Trish taught me about coping with adversity and illness. It is absolutely true that oncologists learn about life, grief, and loss from their patients, and Trish has been my best teacher.share on twitter I saw her move past the shock of receiving bad news time and time again. I watched her arrive at a state of peaceful, comfortable acceptance of what could not be changed. It was a state coupled with the determination to do whatever was necessary to keep on living as well as possible.

In the early 1990s, we made 1 of our first decisions together. Trish enrolled in a clinical trial testing a new medication for her type of leukemia.  She embraced this challenge and opportunity, even though it meant traveling from Boston to San Diego twice to receive the treatment. The photos she shared from her treatment are etched into my memory. I’ll never forget Trish’s smile as she hiked in the gardens surrounding the hospital attached to IV tubing. Just thinking about her spunk still makes me smile.

We celebrated her 60th and 70th birthdays together, but she spent her 80th in a hospital in Crete undergoing (unplanned) treatment for pneumonia. Looking back at our relationship, I am struck by how easy it was for us to talk about anything and everything from the start, whether that involved sorting through treatment options, clarifying goals and expectations, or exchanging points of view. Yet, we were always focused on finding a way forward. Doctor and patient looked more like 2 friends having serious existential discussions over tea. Trish never expected to live forever. Perhaps this is just who she is, or perhaps it is a result of living more than a third of her life with an incurable illness. Whatever the reason why, Trish conveys a special radiance that is inspiring and contagious.

A few years ago, we transferred Trish’s care to a colleague who specializes in chronic leukemia. I am now a peripheral figure in her medical team, having shifted from doctor to friend. Yet I still find myself wanting to help comfort or guide Trish when she faces a crisis and the future looks uncertain.

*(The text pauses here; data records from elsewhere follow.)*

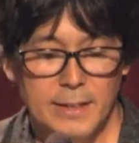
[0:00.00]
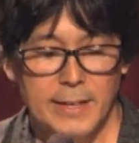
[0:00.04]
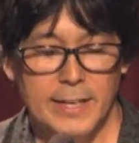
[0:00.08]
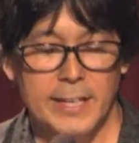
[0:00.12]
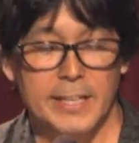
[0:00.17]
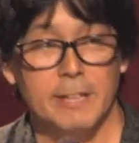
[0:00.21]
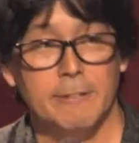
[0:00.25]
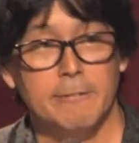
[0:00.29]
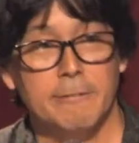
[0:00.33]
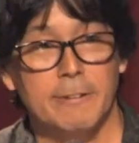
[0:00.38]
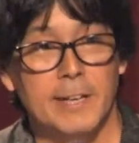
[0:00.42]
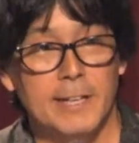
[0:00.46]

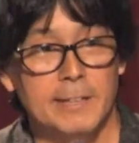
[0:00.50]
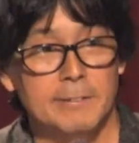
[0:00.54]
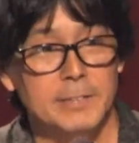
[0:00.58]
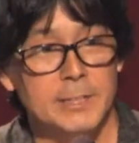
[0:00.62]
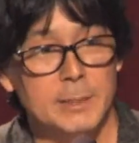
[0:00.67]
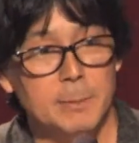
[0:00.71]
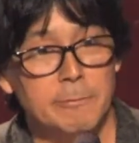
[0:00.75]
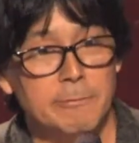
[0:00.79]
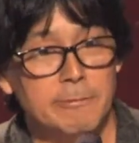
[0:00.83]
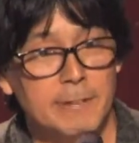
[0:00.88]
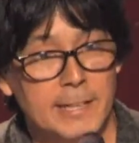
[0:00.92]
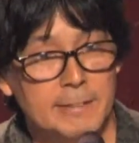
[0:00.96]
and
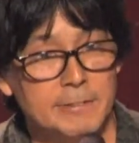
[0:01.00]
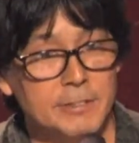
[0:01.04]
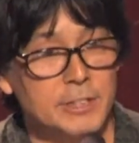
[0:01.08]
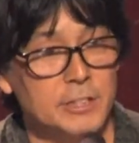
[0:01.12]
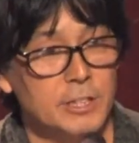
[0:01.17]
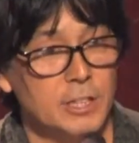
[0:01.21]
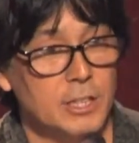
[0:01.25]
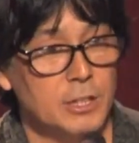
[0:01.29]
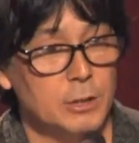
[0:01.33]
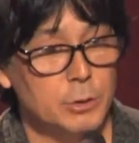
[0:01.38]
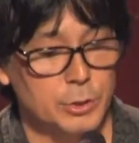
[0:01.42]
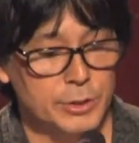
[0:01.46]
some
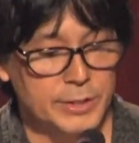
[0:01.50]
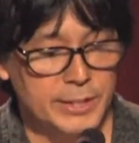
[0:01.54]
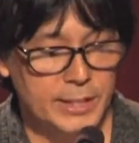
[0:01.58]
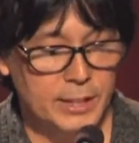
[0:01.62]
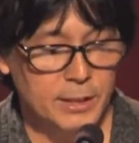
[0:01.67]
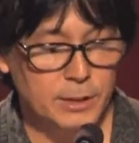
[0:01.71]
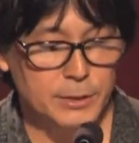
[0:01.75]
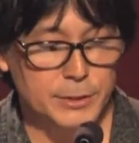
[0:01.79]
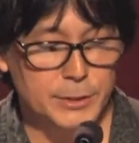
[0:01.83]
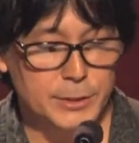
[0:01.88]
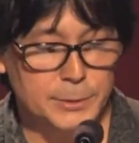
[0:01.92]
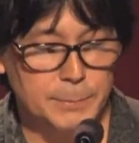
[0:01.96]
five-star
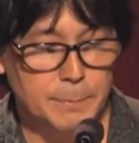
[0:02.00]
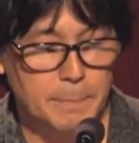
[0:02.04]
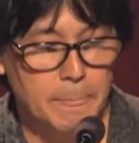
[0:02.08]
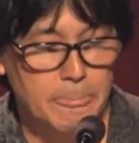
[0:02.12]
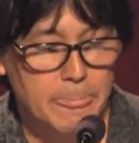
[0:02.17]
hotels.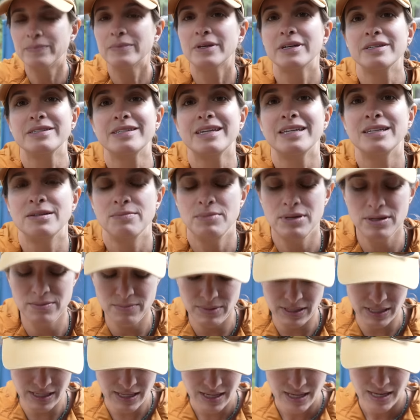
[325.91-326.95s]
I stayed in a
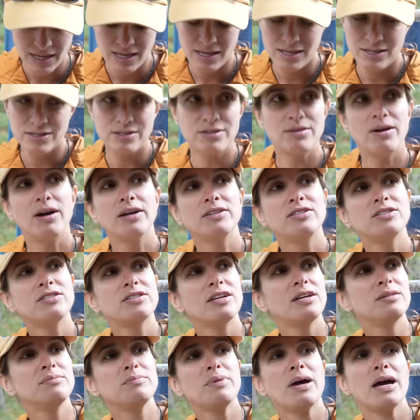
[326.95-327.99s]
B&B. So I just
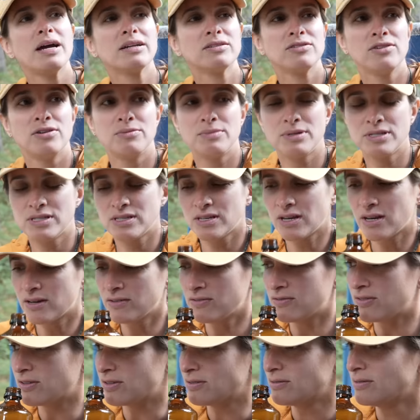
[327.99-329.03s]
unpacked all my
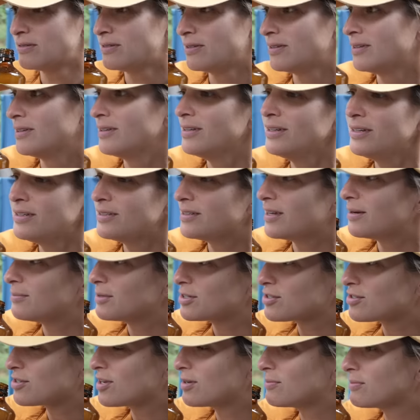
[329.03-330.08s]
stuff, and not
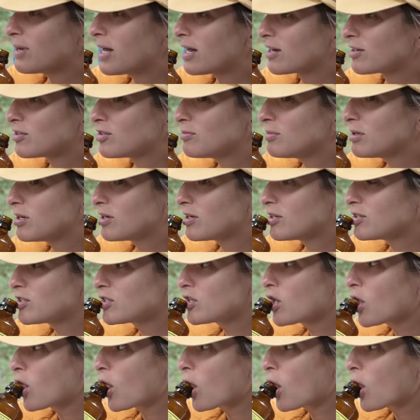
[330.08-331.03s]
much to unpack, to be honest.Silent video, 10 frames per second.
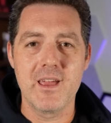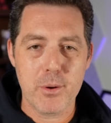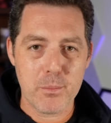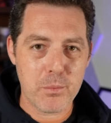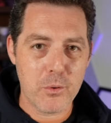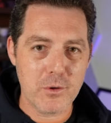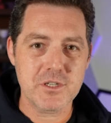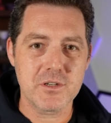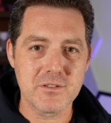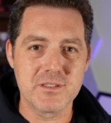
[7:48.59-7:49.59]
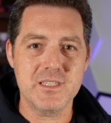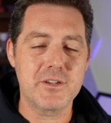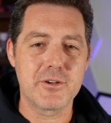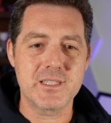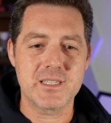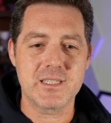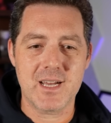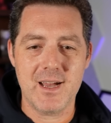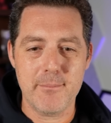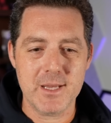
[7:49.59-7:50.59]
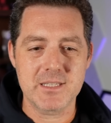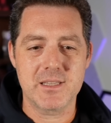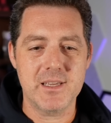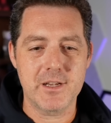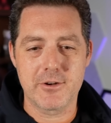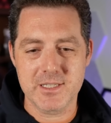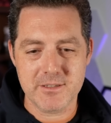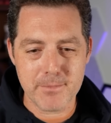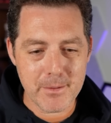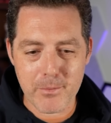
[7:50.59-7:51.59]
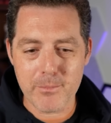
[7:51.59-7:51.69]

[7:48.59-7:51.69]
proportional decrease in time based on the increase of people,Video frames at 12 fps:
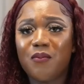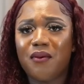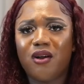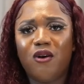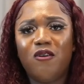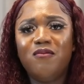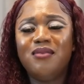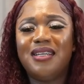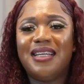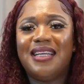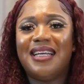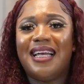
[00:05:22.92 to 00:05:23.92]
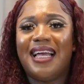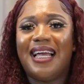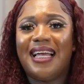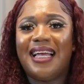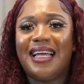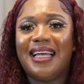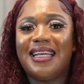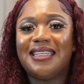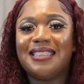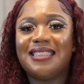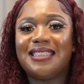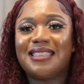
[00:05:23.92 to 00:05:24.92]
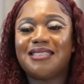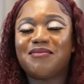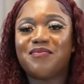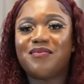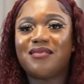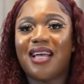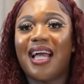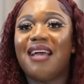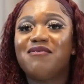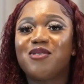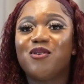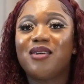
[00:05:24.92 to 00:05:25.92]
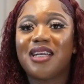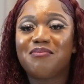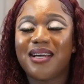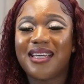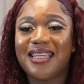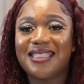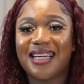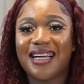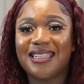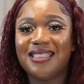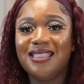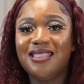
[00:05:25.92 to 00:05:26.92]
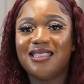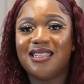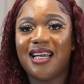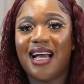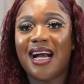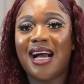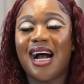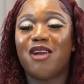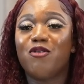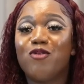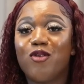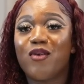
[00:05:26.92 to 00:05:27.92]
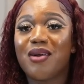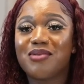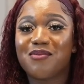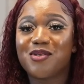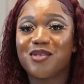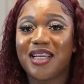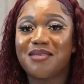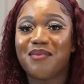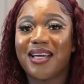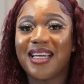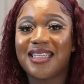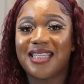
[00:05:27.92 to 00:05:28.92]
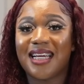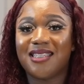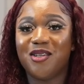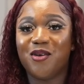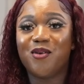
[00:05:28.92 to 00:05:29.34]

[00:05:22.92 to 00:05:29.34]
got back home and I have to go get my hair done. I don't know where I'm supposed to get my hair done, you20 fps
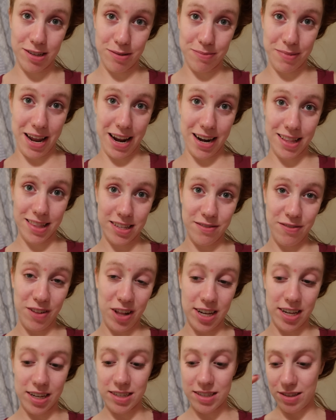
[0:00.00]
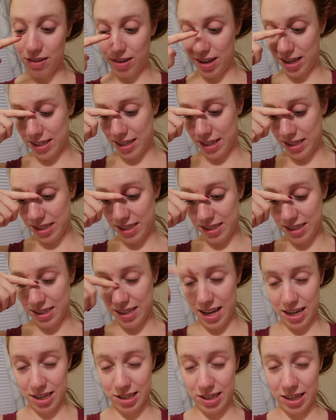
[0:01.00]
So I'm gonna edit this vlog so you guys can
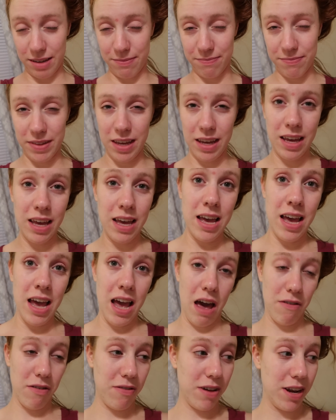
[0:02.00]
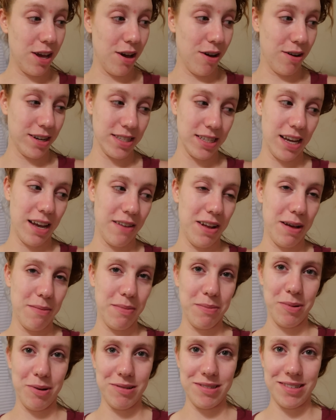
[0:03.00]
actually have a video because I have not
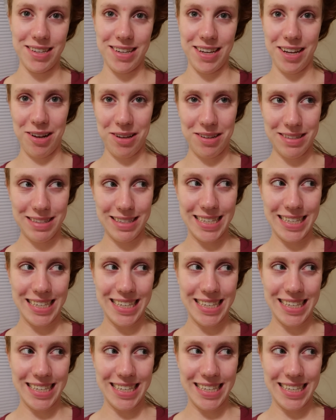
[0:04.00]
been posting at all.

Last Tuesday, I visited Trish in her sunny Cambridge apartment. She brewed me a strong cup of tea and updated me on her medical condition, described some new poems she’d discovered, and told me about her plans for an upcoming trip in the fall. As I was leaving, Trish pressed a copy of Jorie Graham’s Fast into my hands.

“Mark it up, write all over it, and ask questions,” she said.

I left feeling joyful. Looking back on our long partnership and friendship, I think our mutual comfort is not due to shared heritage or even common interests. It’s the result of years of cultivating mutual trust and finding ways to celebrate the joys of living, even when life is lived in the shadow of an incurable illness.